Le Palace doit être rénové coûte que coûte

ÉDITORIAL / Il y a de ces projets qui ne peuvent être abandonnés, quelles que soient les embûches et les imprévus qui se dressent sur le chemin de leur réalisation. Celui du Palace Théâtre Arvida en est un, et il faut se réjouir de voir le conseil municipal de Saguenay remuer ciel et terre pour combler l’importante explosion des coûts qui est rapportée dans nos pages ce matin, sous la plume de la journaliste Mélanie Côté.

Érigé en 1927, ce bâtiment patrimonial, témoin de l’arrivée des premières salles de cuves d’Alcan, constitue un des joyaux architecturaux appartenant non seulement à Arvida ou à Saguenay, mais bien à toute la région. Son destin ne peut se résumer à des dépassements de coûts de quelque 2,8 millions de dollars.

Trop souvent, certains politiciens ou propriétaires privés ont lancé la serviette sur notre héritage collectif, séduits par la modernité ou par intérêts purement pécuniaires. Des bâtisses ayant survécu aux époques ont ainsi croulé sous le pic des démolisseurs, emportant avec elles tous leurs souvenirs.

Certes, la surprise est de taille : comment peut-on avoir ainsi sous-estimé l’ampleur des travaux et la facture qui s’y rattache ? Quarante-huit pour cent, ce n’est pas banal.

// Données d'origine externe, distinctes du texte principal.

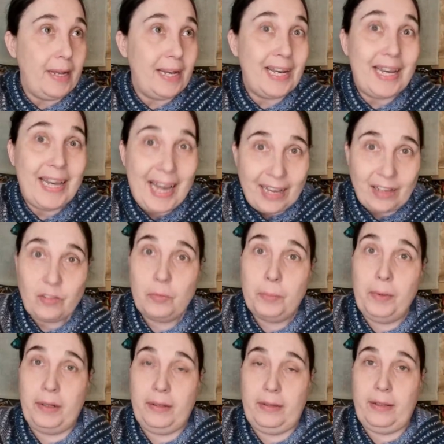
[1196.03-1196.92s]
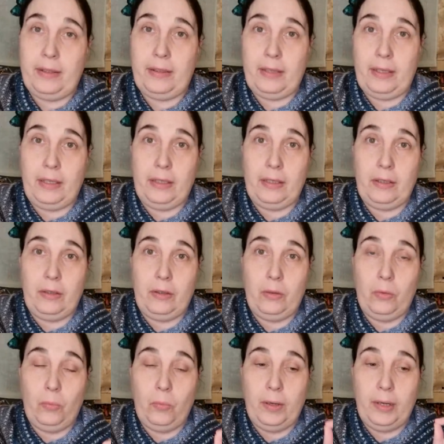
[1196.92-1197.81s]
Next month, I think,
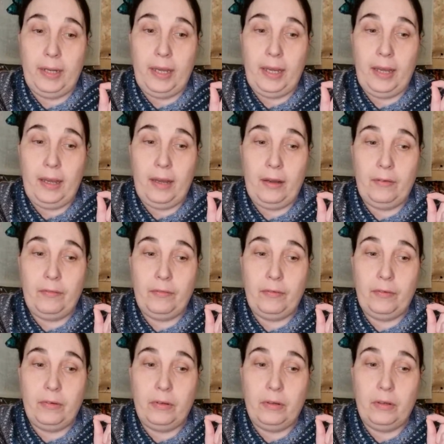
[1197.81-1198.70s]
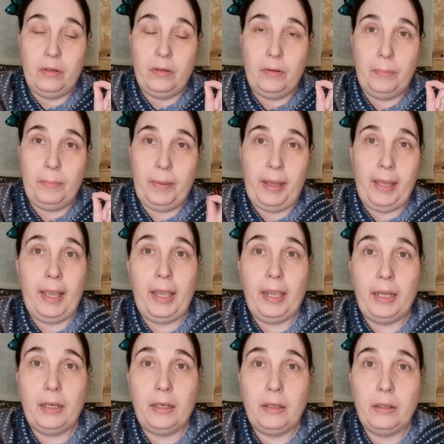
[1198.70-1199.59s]
when I have
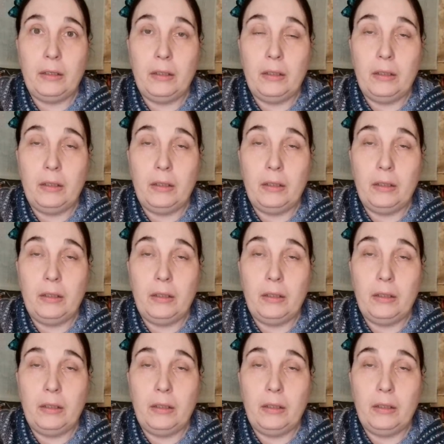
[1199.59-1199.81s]
paid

Or, plusieurs éléments permettent de mieux comprendre la situation.

La rénovation d’un édifice comme Le Palace est un chantier risqué pour quiconque ose s’y aventurer. L’état incertain d’une infrastructure aussi âgée, surtout dans le contexte où celle-ci est interdite d’accès depuis cinq ans, recèle sans doute d’importants imprévus. Rien que pour la maçonnerie, les estimés initiaux étaient quatre fois moins élevés que les sommes exigées par les différentes compagnies ayant déposé une soumission.

Ce projet est très ambitieux, et invariablement, il fut très difficile de définir, avec exactitude, l’étendue des travaux à effectuer. À preuve : à peine trois entreprises ont tenté d’obtenir le contrat, alors qu’au déclenchement de l’appel d’offres, elles étaient neuf à avoir consulté les plans et devis.

Dans une lettre adressée à la ministre de la Culture et des Communications, la mairesse Josée Néron évoque l’urgence pour Québec d’intervenir et d’absorber, à parts égales avec Saguenay, les dépassements de coûts. Le député de Jonquière à l’Assemblée nationale, Sylvain Gaudreault, est lui aussi intervenu personnellement auprès de la ministre Roy, mardi, rappelant avec justesse qu’il serait impensable de laisser tomber Le Palace, alors que Québec vient tout juste de reconnaître Arvida comme site patrimonial désigné. Selon lui, la ministre s’est montrée très réceptive.

Nous ferions le tour de tous les élus du Saguenay–Lac-Saint-Jean, tous paliers et toutes allégeances confondus, et nous aurions sans doute un sentiment unanime d’approbation envers ce projet. Non pas uniquement parce qu’il s’agit d’une rénovation qui s’inscrit dans une volonté de redynamiser le secteur d’Arvida, mais surtout parce qu’il est crucial de conserver certaines parcelles de notre histoire pour les générations à venir.

Mais le temps presse. Le 18 juin, la soumission retenue il y a près de trois mois sera échue, et le processus d’appel d’offres devra être repris depuis le départ. Nul ne souhaite un tel dénouement, à un moment de l’année où les entreprises débordent de contrats et où la main-d’oeuvre se fait plus rare.

Non, il n’y a aucun autre scénario envisageable ; Québec doit confirmer sa présence et faire en sorte que les travaux se réalisent enfin au Palace.